• **INSTRUCTIONS FOR THE TASK**
Only the text is wanted; write out each record below exactly and exclude all pictures.

• **SUPPLIED MATERIAL**
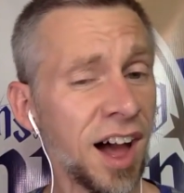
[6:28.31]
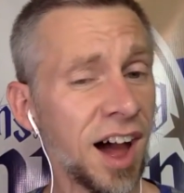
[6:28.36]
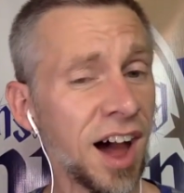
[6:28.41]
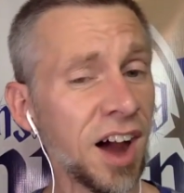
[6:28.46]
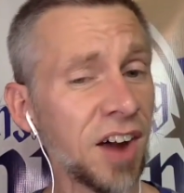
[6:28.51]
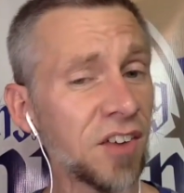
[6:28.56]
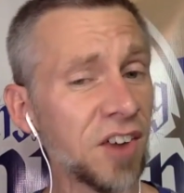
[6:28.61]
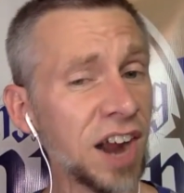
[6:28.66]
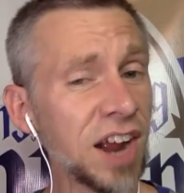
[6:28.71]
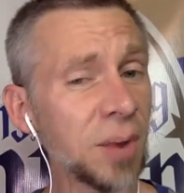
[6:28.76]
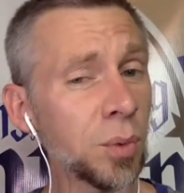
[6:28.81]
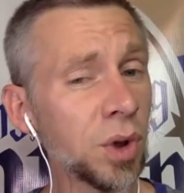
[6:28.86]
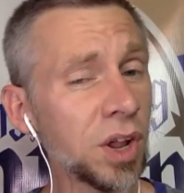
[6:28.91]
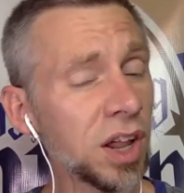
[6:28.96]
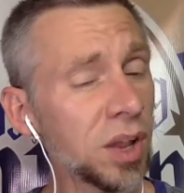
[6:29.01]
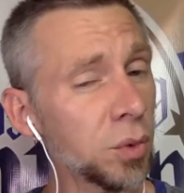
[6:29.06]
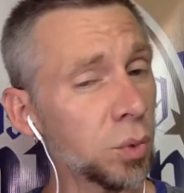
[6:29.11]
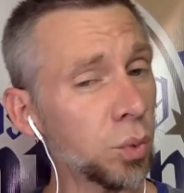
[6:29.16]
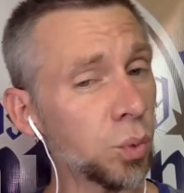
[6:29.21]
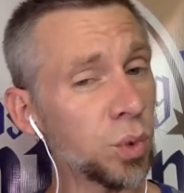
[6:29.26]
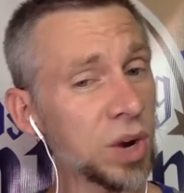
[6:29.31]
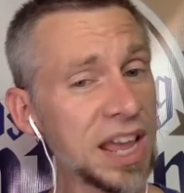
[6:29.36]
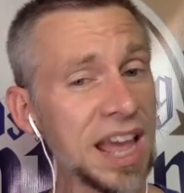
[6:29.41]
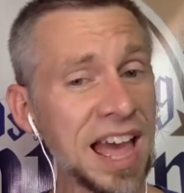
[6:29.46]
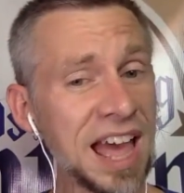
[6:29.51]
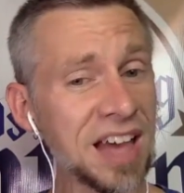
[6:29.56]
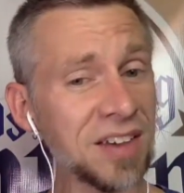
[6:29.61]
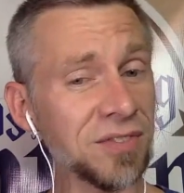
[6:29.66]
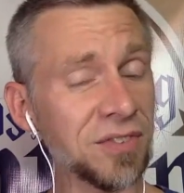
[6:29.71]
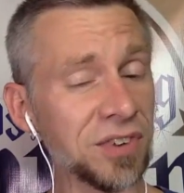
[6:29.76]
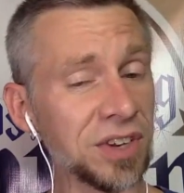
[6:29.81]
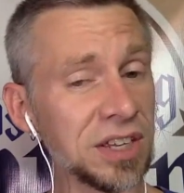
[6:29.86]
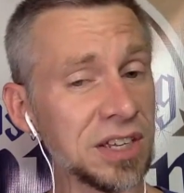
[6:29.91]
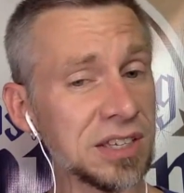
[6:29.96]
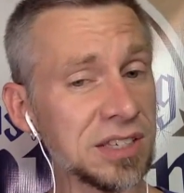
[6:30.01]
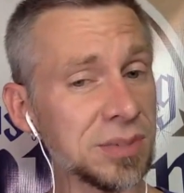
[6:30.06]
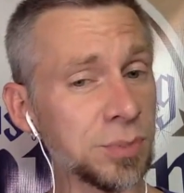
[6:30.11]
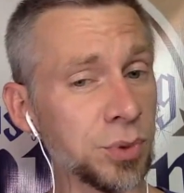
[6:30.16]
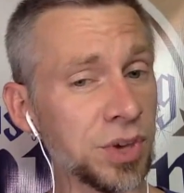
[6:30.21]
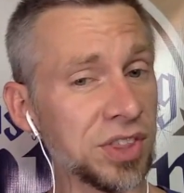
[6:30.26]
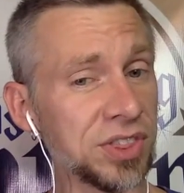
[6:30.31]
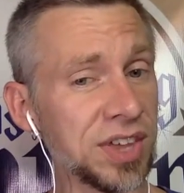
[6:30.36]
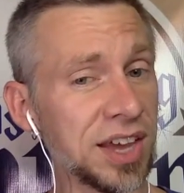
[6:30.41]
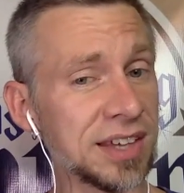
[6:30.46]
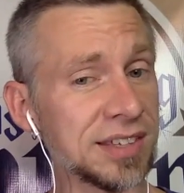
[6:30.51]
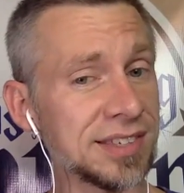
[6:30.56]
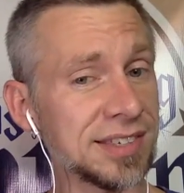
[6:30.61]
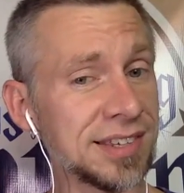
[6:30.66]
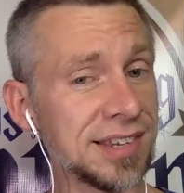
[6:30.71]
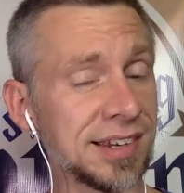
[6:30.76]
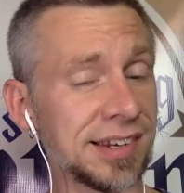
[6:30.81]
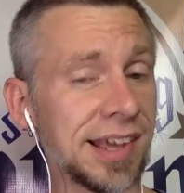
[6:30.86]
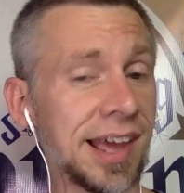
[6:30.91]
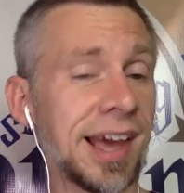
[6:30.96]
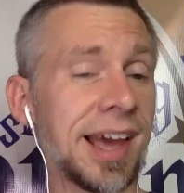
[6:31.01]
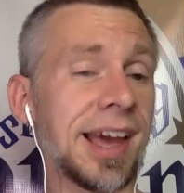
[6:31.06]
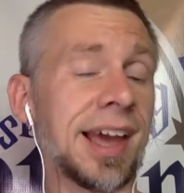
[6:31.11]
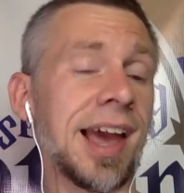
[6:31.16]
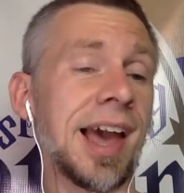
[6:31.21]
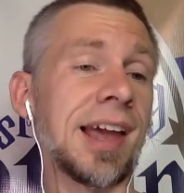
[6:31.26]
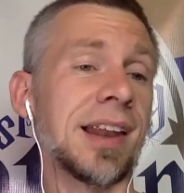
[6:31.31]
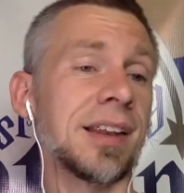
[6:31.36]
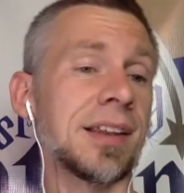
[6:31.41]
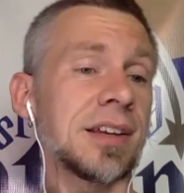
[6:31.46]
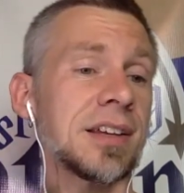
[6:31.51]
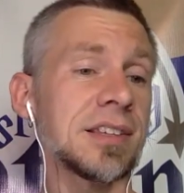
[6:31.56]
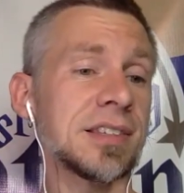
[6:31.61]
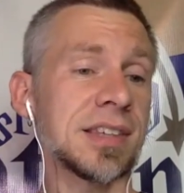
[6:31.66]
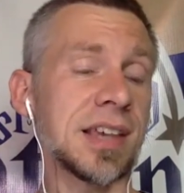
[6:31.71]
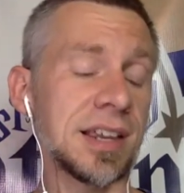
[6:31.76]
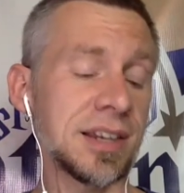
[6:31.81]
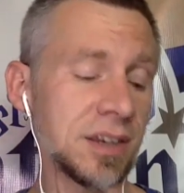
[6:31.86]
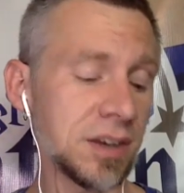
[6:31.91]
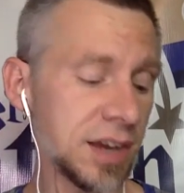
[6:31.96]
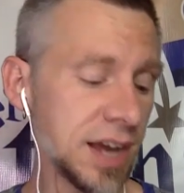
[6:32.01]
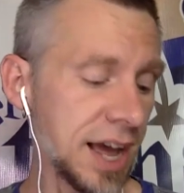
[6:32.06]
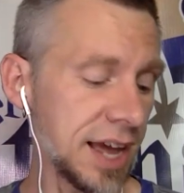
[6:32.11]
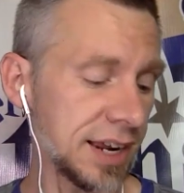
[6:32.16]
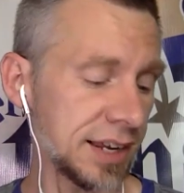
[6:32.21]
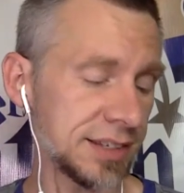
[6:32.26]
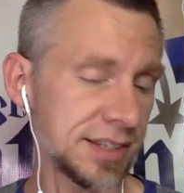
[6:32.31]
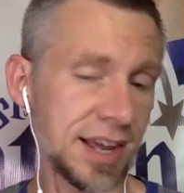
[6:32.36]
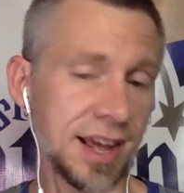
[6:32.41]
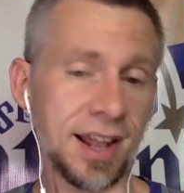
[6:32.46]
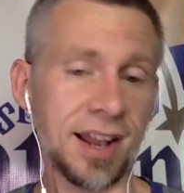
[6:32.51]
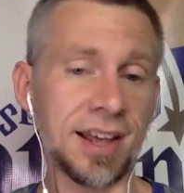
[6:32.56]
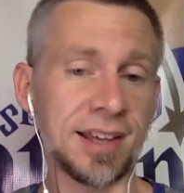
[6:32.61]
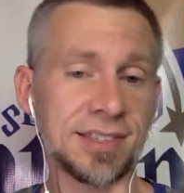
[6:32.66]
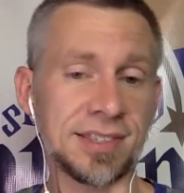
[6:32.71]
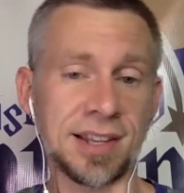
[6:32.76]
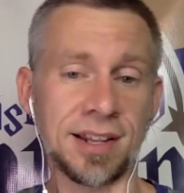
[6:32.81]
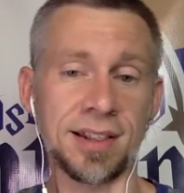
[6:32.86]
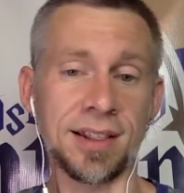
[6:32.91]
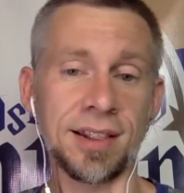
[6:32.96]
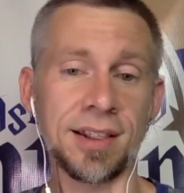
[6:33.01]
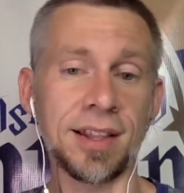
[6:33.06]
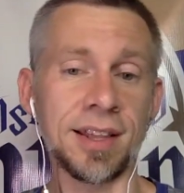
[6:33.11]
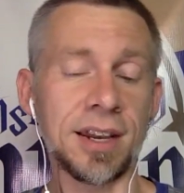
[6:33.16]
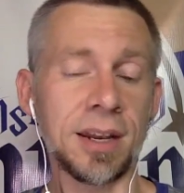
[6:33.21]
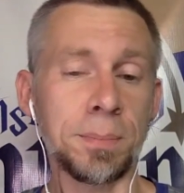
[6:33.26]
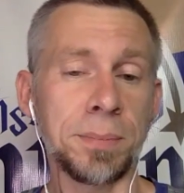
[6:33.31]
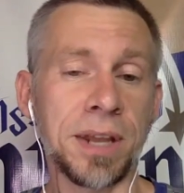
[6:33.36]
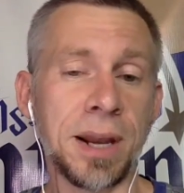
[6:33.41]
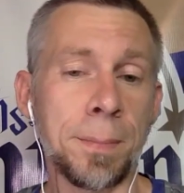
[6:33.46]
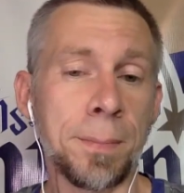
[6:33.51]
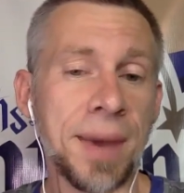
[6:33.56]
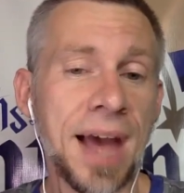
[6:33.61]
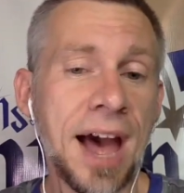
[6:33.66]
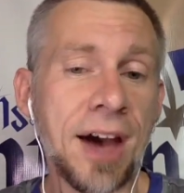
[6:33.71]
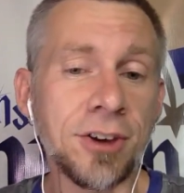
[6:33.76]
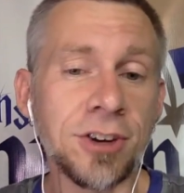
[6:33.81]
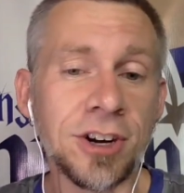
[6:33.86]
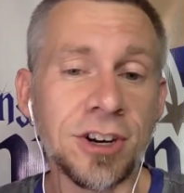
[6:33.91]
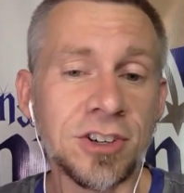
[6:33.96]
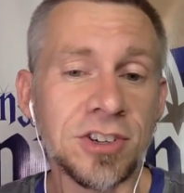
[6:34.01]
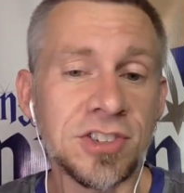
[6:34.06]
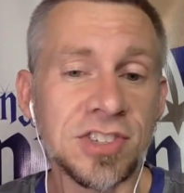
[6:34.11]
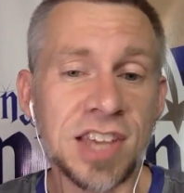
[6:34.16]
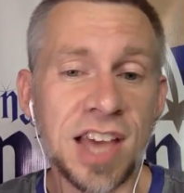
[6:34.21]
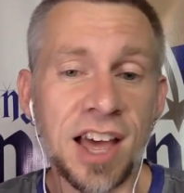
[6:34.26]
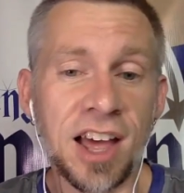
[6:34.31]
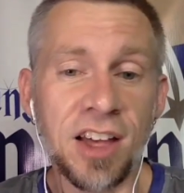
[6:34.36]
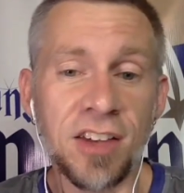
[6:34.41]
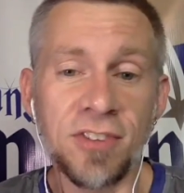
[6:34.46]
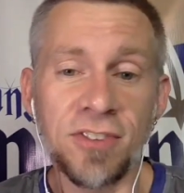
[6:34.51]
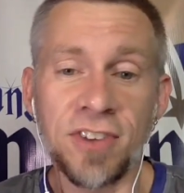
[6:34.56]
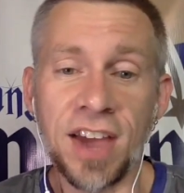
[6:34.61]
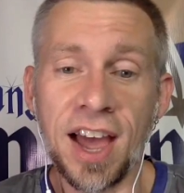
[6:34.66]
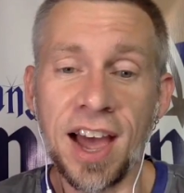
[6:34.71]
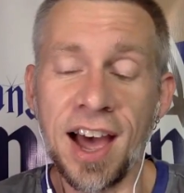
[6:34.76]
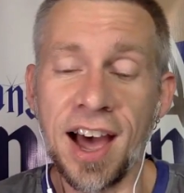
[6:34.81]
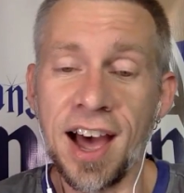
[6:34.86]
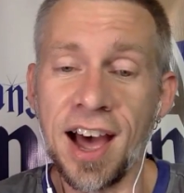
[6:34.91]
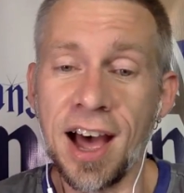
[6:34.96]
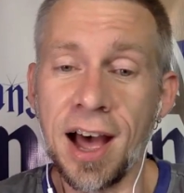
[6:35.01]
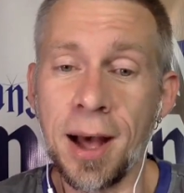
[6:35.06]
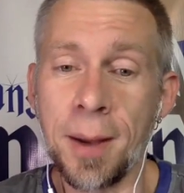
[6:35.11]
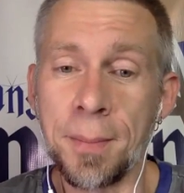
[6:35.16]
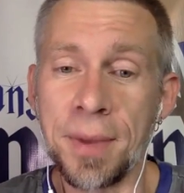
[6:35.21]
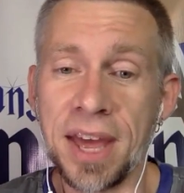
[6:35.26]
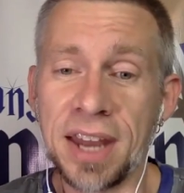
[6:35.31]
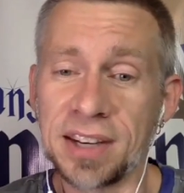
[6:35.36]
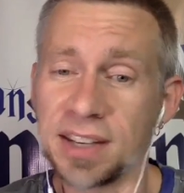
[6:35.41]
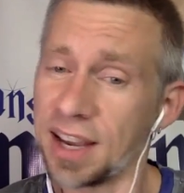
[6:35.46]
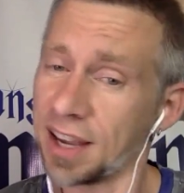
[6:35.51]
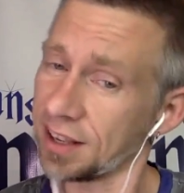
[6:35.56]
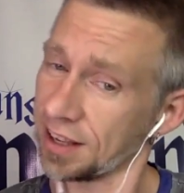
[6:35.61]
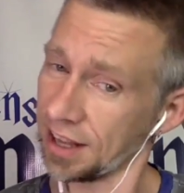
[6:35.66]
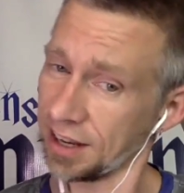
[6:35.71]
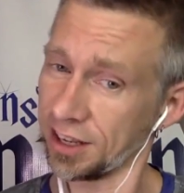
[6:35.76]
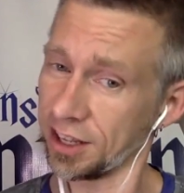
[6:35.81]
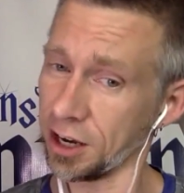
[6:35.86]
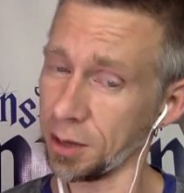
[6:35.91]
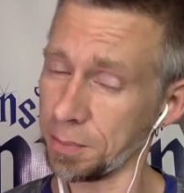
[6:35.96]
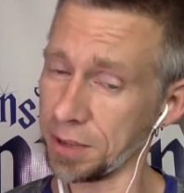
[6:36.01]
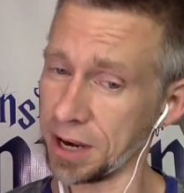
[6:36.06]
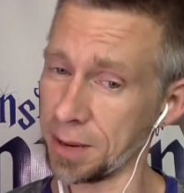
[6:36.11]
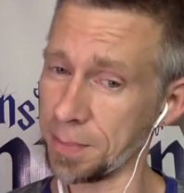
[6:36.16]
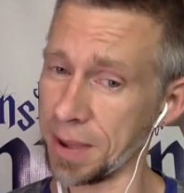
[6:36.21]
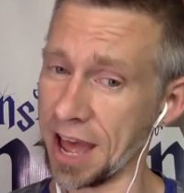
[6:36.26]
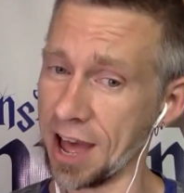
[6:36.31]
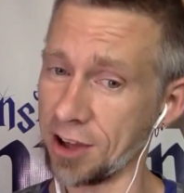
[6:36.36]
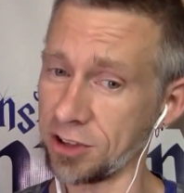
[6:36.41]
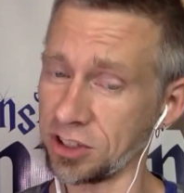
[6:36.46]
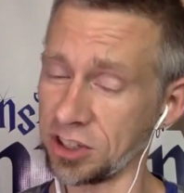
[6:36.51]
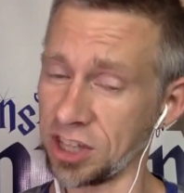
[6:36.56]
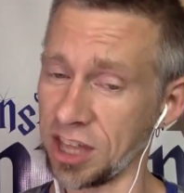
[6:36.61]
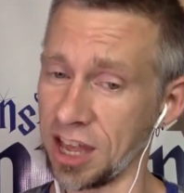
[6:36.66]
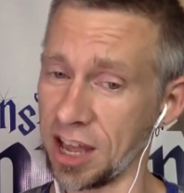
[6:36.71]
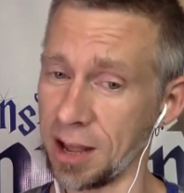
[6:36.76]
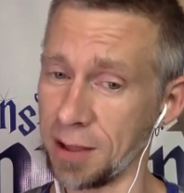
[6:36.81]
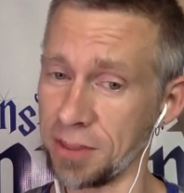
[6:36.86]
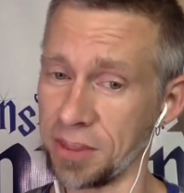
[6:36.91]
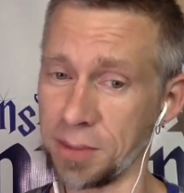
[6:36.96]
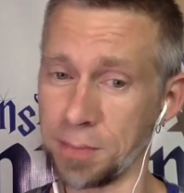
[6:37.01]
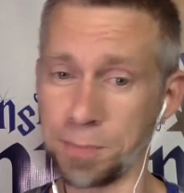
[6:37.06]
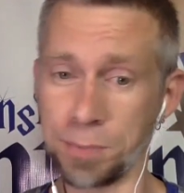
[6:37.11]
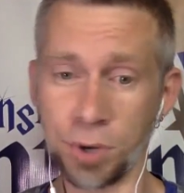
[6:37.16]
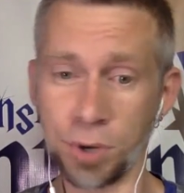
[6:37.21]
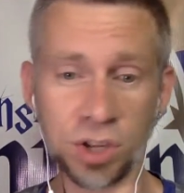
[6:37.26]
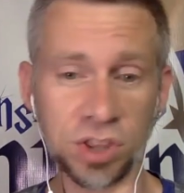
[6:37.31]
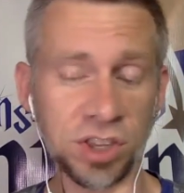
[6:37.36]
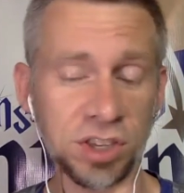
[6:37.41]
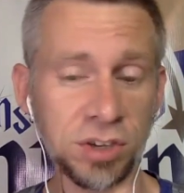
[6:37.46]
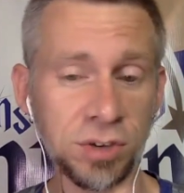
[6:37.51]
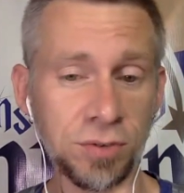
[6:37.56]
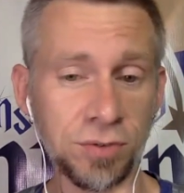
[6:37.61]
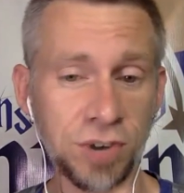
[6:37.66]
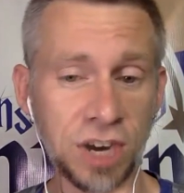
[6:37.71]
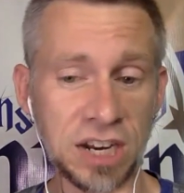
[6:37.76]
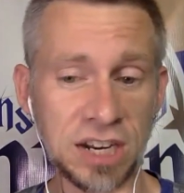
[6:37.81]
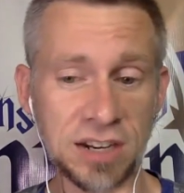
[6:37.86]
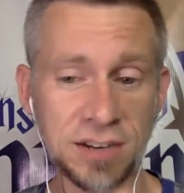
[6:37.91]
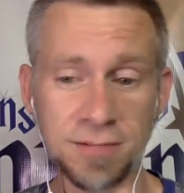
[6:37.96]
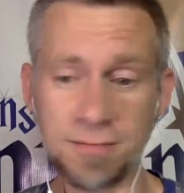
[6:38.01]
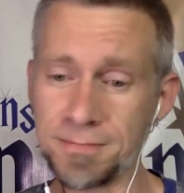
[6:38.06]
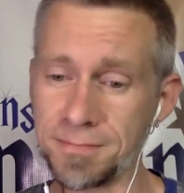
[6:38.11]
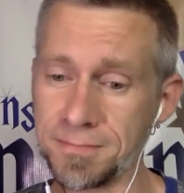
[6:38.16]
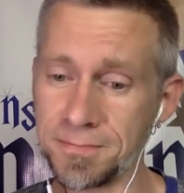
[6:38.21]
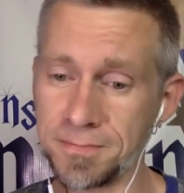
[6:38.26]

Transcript: All right, well, we have Liz with us today. And Liz, can you kind of tell us a little bit about yourself and a little bit about the book that you've written?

• **SOLUTION FOR THIS EXERCISE**
[6:28.31]
[6:28.36]
[6:28.41]
[6:28.46]
[6:28.51]
[6:28.56]
[6:28.61]
[6:28.66]
[6:28.71]
[6:28.76]
[6:28.81]
[6:28.86]
[6:28.91]
[6:28.96]
[6:29.01]
[6:29.06]
[6:29.11]
[6:29.16]
[6:29.21]
[6:29.26]
[6:29.31]
[6:29.36]
[6:29.41]
[6:29.46]
[6:29.51]
[6:29.56]
[6:29.61]
[6:29.66]
[6:29.71]
[6:29.76]
[6:29.81]
[6:29.86]
[6:29.91]
[6:29.96]
[6:30.01]
[6:30.06]
[6:30.11]
[6:30.16]
[6:30.21]
[6:30.26]
[6:30.31]
[6:30.36]
[6:30.41]
[6:30.46]
[6:30.51]
[6:30.56]
[6:30.61]
[6:30.66]
[6:30.71]
[6:30.76]
[6:30.81]
[6:30.86]
[6:30.91]
[6:30.96]
[6:31.01]
[6:31.06]
[6:31.11]
[6:31.16]
[6:31.21]
[6:31.26]
[6:31.31]
[6:31.36]
[6:31.41]
[6:31.46]
[6:31.51]
[6:31.56]
[6:31.61]
[6:31.66]
[6:31.71]
[6:31.76]
[6:31.81]
[6:31.86]
[6:31.91]
[6:31.96]
[6:32.01]
[6:32.06]
[6:32.11]
[6:32.16]
[6:32.21]
[6:32.26]
[6:32.31]
[6:32.36]
[6:32.41]
[6:32.46]
[6:32.51]
[6:32.56]
[6:32.61]
[6:32.66]
[6:32.71]
[6:32.76]
[6:32.81]
[6:32.86]
[6:32.91]
[6:32.96]
[6:33.01]
[6:33.06]
[6:33.11]
[6:33.16]
[6:33.21]
[6:33.26]
[6:33.31]
[6:33.36]
[6:33.41]
[6:33.46]
[6:33.51]
[6:33.56]
[6:33.61]
[6:33.66]
[6:33.71]
[6:33.76]
[6:33.81]
[6:33.86]
[6:33.91]
[6:33.96]
[6:34.01]
[6:34.06]
[6:34.11]
[6:34.16]
[6:34.21]
[6:34.26]
[6:34.31]
[6:34.36]
[6:34.41]
[6:34.46]
[6:34.51]
[6:34.56]
[6:34.61]
[6:34.66]
[6:34.71]
[6:34.76]
[6:34.81]
[6:34.86]
[6:34.91]
[6:34.96]
[6:35.01]
[6:35.06]
[6:35.11]
[6:35.16]
[6:35.21]
[6:35.26]
[6:35.31]
[6:35.36]
[6:35.41]
[6:35.46]
[6:35.51]
[6:35.56]
[6:35.61]
[6:35.66]
[6:35.71]
[6:35.76]
[6:35.81]
[6:35.86]
[6:35.91]
[6:35.96]
[6:36.01]
[6:36.06]
[6:36.11]
[6:36.16]
[6:36.21]
[6:36.26]
[6:36.31]
[6:36.36]
[6:36.41]
[6:36.46]
[6:36.51]
[6:36.56]
[6:36.61]
[6:36.66]
[6:36.71]
[6:36.76]
[6:36.81]
[6:36.86]
[6:36.91]
[6:36.96]
[6:37.01]
[6:37.06]
[6:37.11]
[6:37.16]
[6:37.21]
[6:37.26]
[6:37.31]
[6:37.36]
[6:37.41]
[6:37.46]
[6:37.51]
[6:37.56]
[6:37.61]
[6:37.66]
[6:37.71]
[6:37.76]
[6:37.81]
[6:37.86]
[6:37.91]
[6:37.96]
[6:38.01]
[6:38.06]
[6:38.11]
[6:38.16]
[6:38.21]
[6:38.26]

Transcript: All right, well, we have Liz with us today. And Liz, can you kind of tell us a little bit about yourself and a little bit about the book that you've written?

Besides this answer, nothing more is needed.